BLADE: Speaking of Blair St. Clair, how did you feel when she opened up about her sexual assault? Did it just come out of nowhere?
O’HARA: It didn’t come out of nowhere. The lead question that prompted that may have gotten missed I don’t recall how that happened in person. As we got to know Blair personally, we knew that there was something there. Unfortunately, what you don’t get to see on television, in any reality competition, is sometimes just being in the same room with someone and having a conversation with them you feel like you need to ask them, “Something else on your mind?”
BLADE: Aquaria is one of the younger queens. What was it like watching her approach the competition as a more seasoned queen?
O’HARA: It was great. The thing about Aquaria is that although she’s young, she’s more mature than most 21-year-olds and more mature than I was at that age. She’s very talented. It’s refreshing to see someone so young, so talented and so self-aware about their art. Of course when I found out how old she was I didn’t know what to expect. But as the competition progressed and I got to know her I was thrilled to know she was only 21.
BLADE: Was there any moment that didn’t make the cut featuring you that you wish viewers had seen?
O’HARA: Not really. There are more moments that I forgot happened that I was pleasantly surprised with. One logistic thing that probably just wouldn’t have made sense on television is that during the “Breastworld” challenge when I was playing the Para Salin character, the first half of that challenge they went through multiple times. I was sitting on the sidelines for probably 45 minutes before it got to my part because I was the last character to enter the scene. When I entered the scene the judges just erupted into laugher because I think they forgot I was even there because I was off to the side while they were working with the other girls. I thought that might make the cut but it probably was something production wise than it was an actual piece of the story.

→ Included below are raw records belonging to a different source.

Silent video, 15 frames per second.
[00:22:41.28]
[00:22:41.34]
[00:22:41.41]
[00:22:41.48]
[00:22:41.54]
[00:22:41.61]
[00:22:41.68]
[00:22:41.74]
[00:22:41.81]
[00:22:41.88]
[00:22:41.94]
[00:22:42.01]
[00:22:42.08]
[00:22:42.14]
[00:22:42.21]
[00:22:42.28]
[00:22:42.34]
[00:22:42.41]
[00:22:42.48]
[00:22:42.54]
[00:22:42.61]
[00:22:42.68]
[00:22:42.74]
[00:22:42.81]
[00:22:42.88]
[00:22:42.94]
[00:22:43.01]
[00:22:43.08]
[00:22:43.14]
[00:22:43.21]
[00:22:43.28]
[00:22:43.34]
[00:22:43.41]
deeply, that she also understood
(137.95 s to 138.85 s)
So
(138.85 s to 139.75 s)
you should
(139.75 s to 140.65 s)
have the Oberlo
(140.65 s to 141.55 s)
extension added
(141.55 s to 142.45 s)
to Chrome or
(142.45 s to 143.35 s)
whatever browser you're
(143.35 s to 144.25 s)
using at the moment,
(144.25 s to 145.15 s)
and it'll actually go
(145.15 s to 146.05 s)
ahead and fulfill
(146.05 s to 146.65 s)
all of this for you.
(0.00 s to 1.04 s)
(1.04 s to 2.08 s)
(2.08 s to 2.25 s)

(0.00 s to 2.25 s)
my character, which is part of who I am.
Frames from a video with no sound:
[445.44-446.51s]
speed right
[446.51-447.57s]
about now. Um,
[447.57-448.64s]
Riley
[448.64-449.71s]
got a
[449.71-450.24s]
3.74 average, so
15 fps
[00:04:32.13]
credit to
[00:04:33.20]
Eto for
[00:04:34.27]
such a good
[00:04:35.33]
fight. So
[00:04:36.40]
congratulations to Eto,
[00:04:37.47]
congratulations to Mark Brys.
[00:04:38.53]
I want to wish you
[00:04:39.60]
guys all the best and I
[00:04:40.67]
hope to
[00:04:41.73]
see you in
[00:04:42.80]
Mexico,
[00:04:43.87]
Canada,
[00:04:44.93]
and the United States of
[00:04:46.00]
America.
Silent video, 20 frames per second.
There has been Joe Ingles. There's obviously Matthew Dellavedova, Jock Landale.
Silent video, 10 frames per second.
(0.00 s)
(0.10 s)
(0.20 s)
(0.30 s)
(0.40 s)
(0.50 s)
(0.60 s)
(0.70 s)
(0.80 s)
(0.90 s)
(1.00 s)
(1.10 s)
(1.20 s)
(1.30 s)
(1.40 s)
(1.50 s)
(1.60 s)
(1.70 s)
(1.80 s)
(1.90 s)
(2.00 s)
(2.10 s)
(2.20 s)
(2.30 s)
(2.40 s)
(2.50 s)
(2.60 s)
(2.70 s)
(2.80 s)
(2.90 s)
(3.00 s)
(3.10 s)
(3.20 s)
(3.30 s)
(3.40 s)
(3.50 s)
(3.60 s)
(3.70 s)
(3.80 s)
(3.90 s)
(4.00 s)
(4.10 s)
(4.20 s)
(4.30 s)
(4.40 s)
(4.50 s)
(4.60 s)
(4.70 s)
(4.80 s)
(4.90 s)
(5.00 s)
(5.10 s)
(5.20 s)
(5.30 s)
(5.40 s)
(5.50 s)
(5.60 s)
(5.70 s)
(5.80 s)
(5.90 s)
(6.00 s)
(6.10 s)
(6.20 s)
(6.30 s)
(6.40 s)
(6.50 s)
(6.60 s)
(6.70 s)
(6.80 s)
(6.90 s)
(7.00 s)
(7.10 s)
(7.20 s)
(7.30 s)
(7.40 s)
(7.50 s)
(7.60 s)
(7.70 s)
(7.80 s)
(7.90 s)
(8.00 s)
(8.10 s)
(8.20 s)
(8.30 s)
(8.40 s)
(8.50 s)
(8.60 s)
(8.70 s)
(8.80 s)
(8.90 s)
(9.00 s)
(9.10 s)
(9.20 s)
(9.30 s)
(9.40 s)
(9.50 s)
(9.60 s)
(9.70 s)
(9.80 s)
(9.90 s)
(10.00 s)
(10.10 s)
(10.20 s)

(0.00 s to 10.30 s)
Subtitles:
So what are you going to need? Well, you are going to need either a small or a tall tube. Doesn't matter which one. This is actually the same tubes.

I think Michelle (Visage) even said “Oh my god, I completely forgot you were sitting over there.”
BLADE: What can people expect from your Capital Pride performance?
O’HARA: I call myself a chameleon queen. I don’t travel around the world presenting the same creative ideas that I presented in the competition because I feel like people like to be surprised and like something fresh and new. People can expect to be pleasantly surprised and see something that is authentically Asia but not something they’ve seen already on television.